Rubens' Adoration of the Shepherds from the Great Van Schorel Collection.


A Rubens sketch for the Adoration of the Shepherds at St. Paul's Church in Antwerp was recently rejected without reason. However, the quality of the work deserves further study.

Developing the indications of Frits Lugt’s Repertoire des catalogues de ventes publiques (L.2299), The Getty Provenence Research conducted extensive research in 2016 on the dispersal of the important art collection that belonged to Pierre François Gisbert van Schorel, examining as many as 33 specimens belonging to public libraries in various countries from the catalog of the sale that took place in Antwerp in 1774, and reproducing several volumes of it in digital format.
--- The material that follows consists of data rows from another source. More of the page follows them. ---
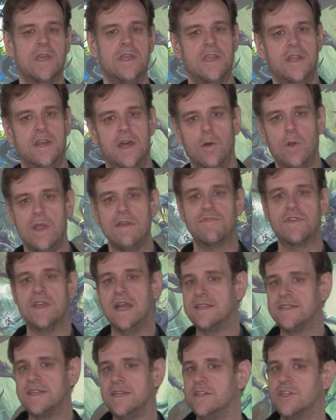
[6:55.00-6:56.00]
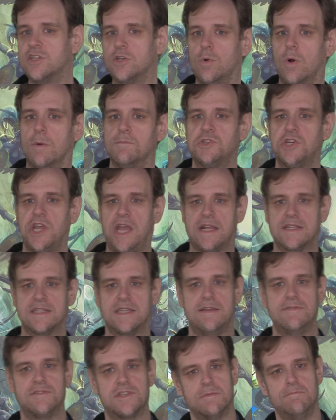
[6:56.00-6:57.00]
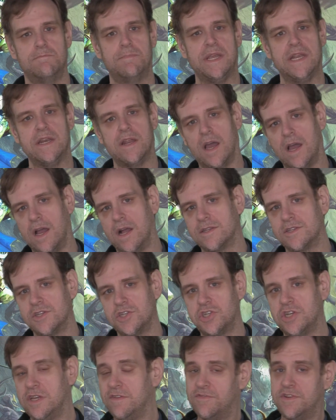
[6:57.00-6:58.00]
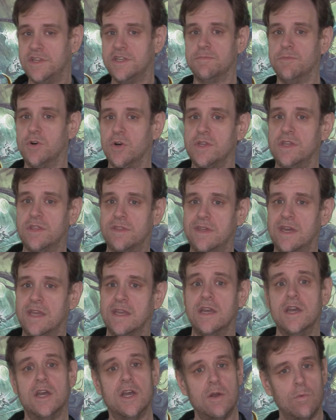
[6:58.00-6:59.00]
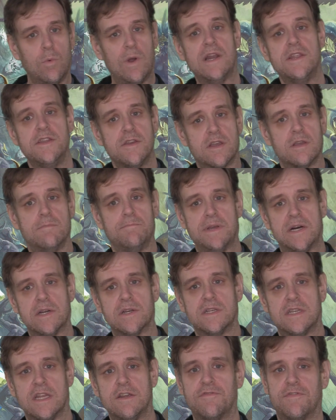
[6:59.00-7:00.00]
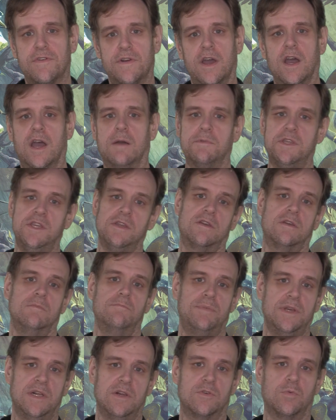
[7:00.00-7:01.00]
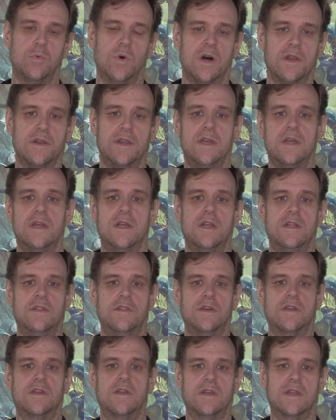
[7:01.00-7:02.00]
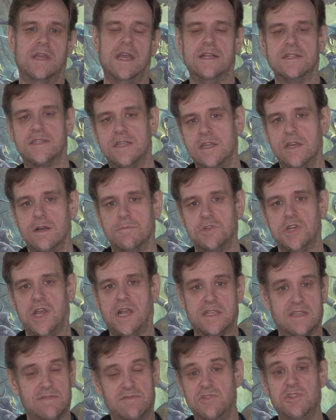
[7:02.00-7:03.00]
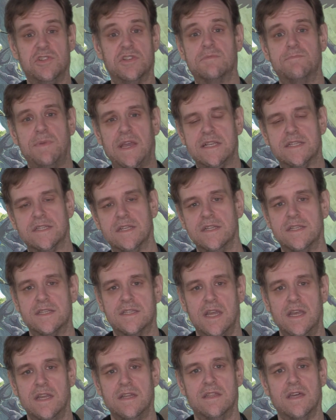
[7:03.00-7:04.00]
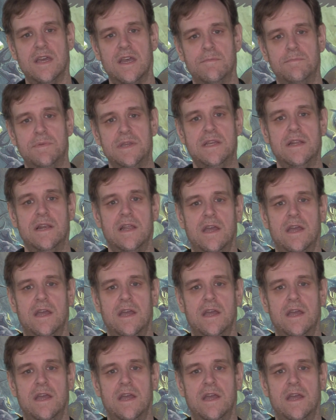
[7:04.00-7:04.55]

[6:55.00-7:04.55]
You know, if getting to objectives and being hard to shift is more your thing, well, you can build a different army. You can build one that can get to the objective and just basically stay there, be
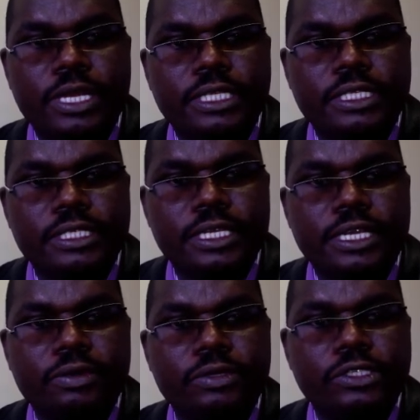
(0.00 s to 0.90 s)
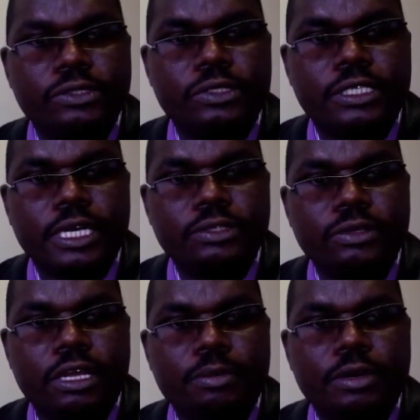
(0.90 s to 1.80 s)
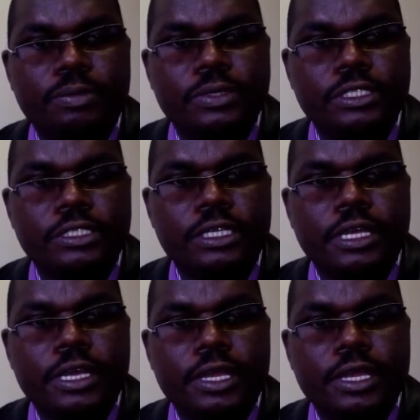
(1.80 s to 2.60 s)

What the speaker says: we are just saying we should try to come up with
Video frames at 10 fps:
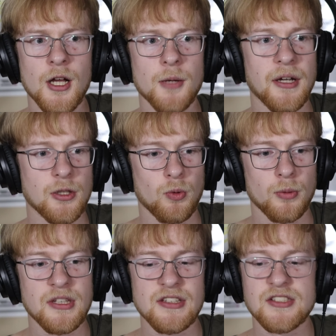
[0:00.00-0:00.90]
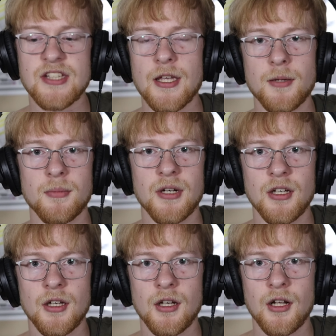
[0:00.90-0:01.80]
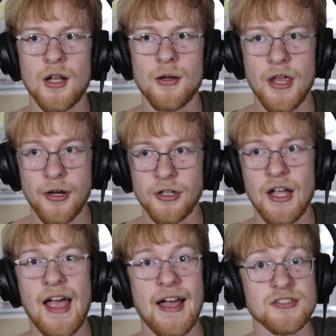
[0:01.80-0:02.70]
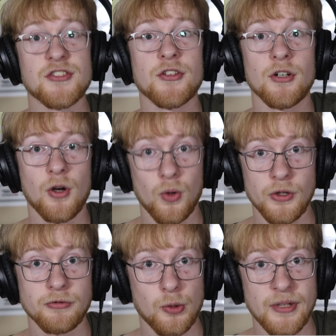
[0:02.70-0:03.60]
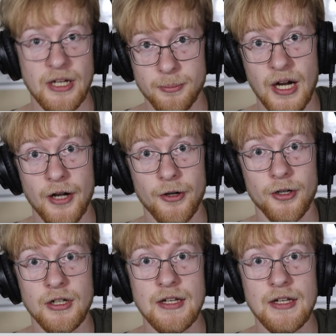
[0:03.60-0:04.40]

but it will be in the same area as the Holy Roman Empire.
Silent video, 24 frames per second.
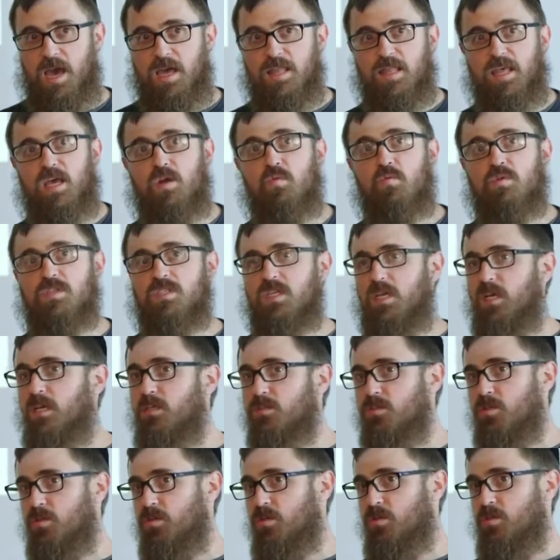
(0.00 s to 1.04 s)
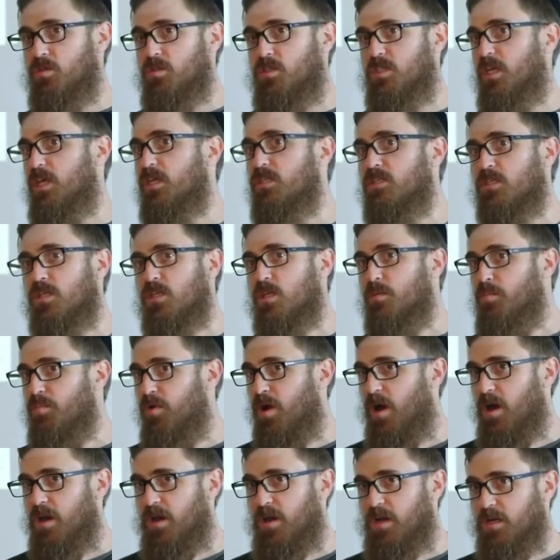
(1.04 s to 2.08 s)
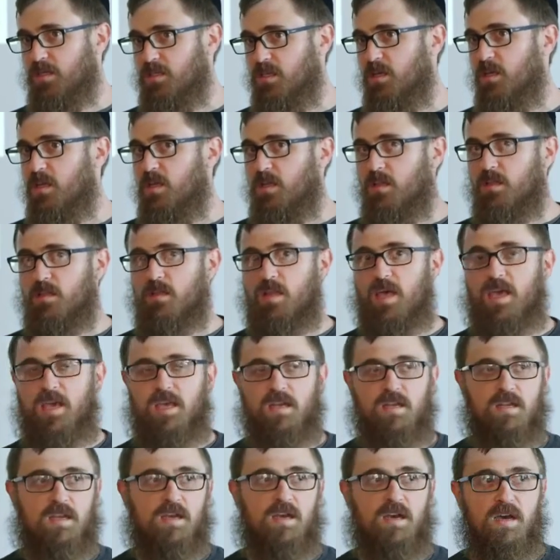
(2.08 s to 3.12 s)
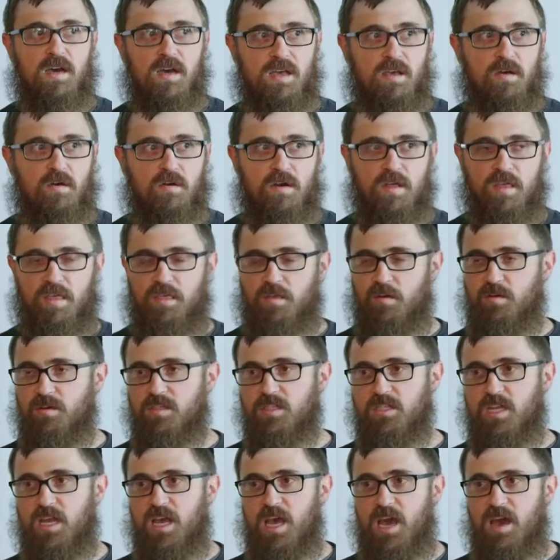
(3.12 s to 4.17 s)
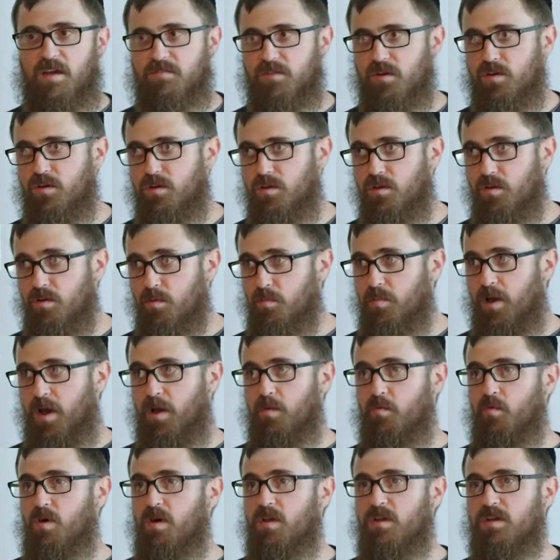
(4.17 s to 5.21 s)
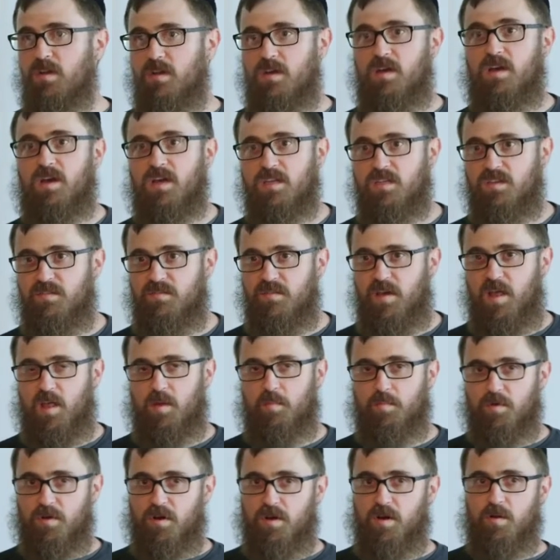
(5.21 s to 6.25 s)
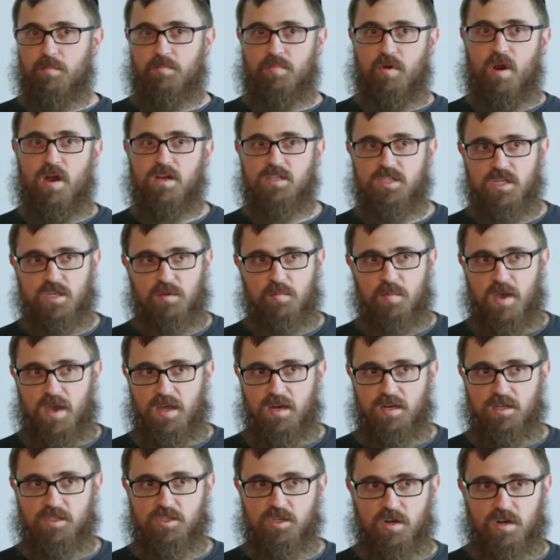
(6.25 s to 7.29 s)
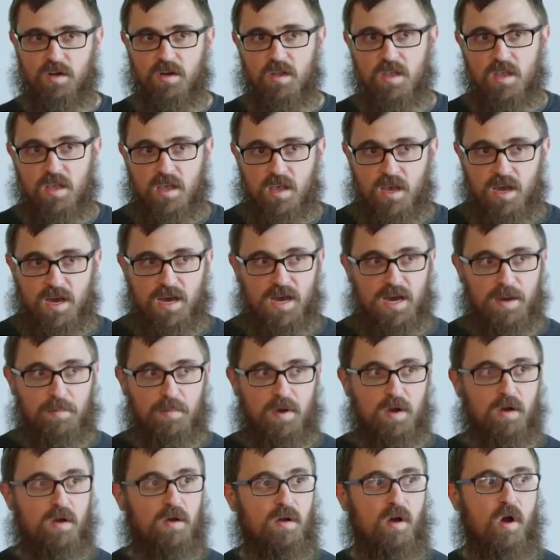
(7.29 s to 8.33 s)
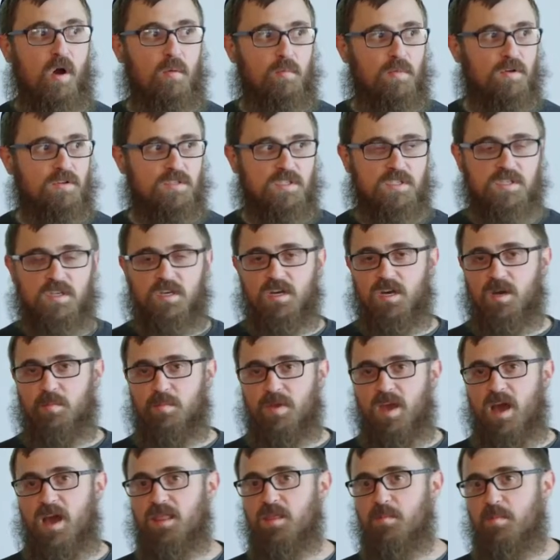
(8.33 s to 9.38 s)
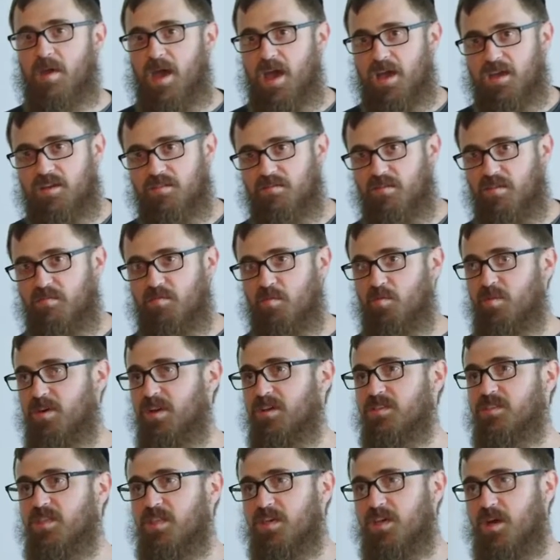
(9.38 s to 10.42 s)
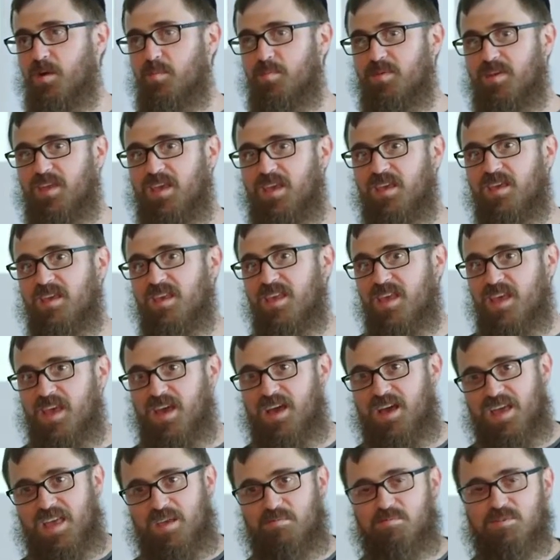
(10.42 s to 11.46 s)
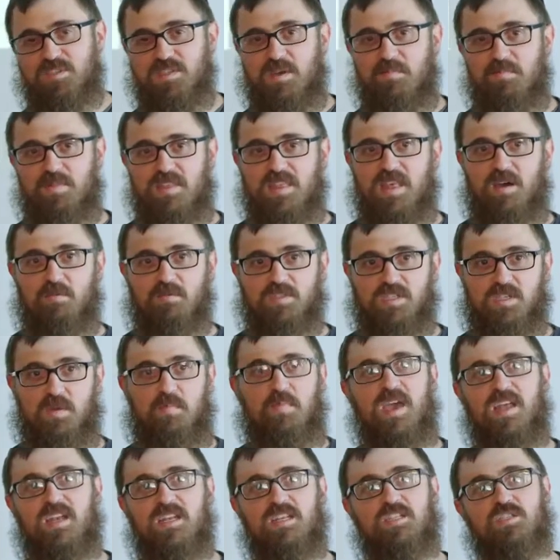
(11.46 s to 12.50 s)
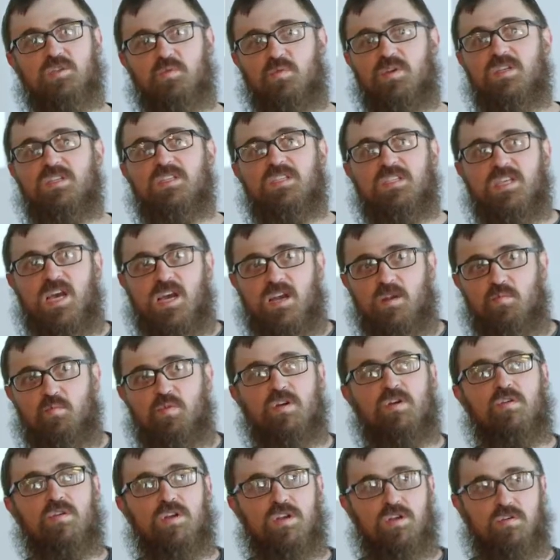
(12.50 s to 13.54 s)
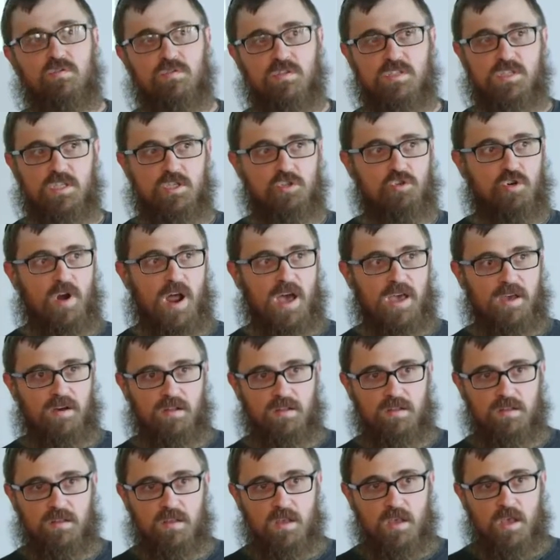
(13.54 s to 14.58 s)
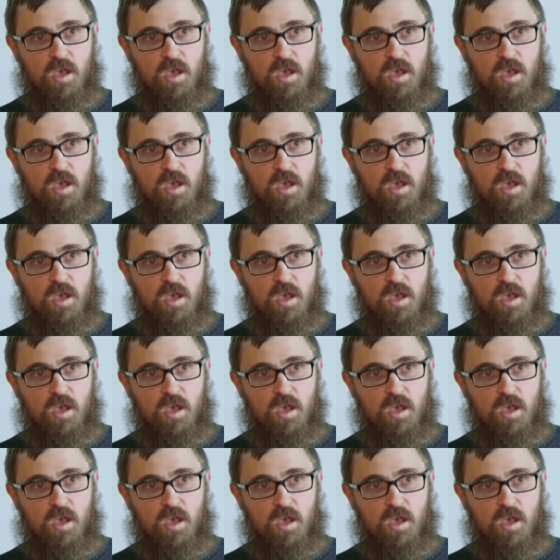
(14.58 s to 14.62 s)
and then was introduced into the product late on a Thursday afternoon by one developer and a project manager, almost behind the back of everyone else in the company. It was something that was debated, so we decided we were going to do it as a trial.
Although the citation of provenance from a Van Schorel collection occasionally appeared in some records of works included in publications of exhibitions or public museum institutions, the reference had never been given special consideration by scholars, hinted at only in concise usage annotations, analogous to those that can be repeated today with the simple computer operation known as “copy and paste.”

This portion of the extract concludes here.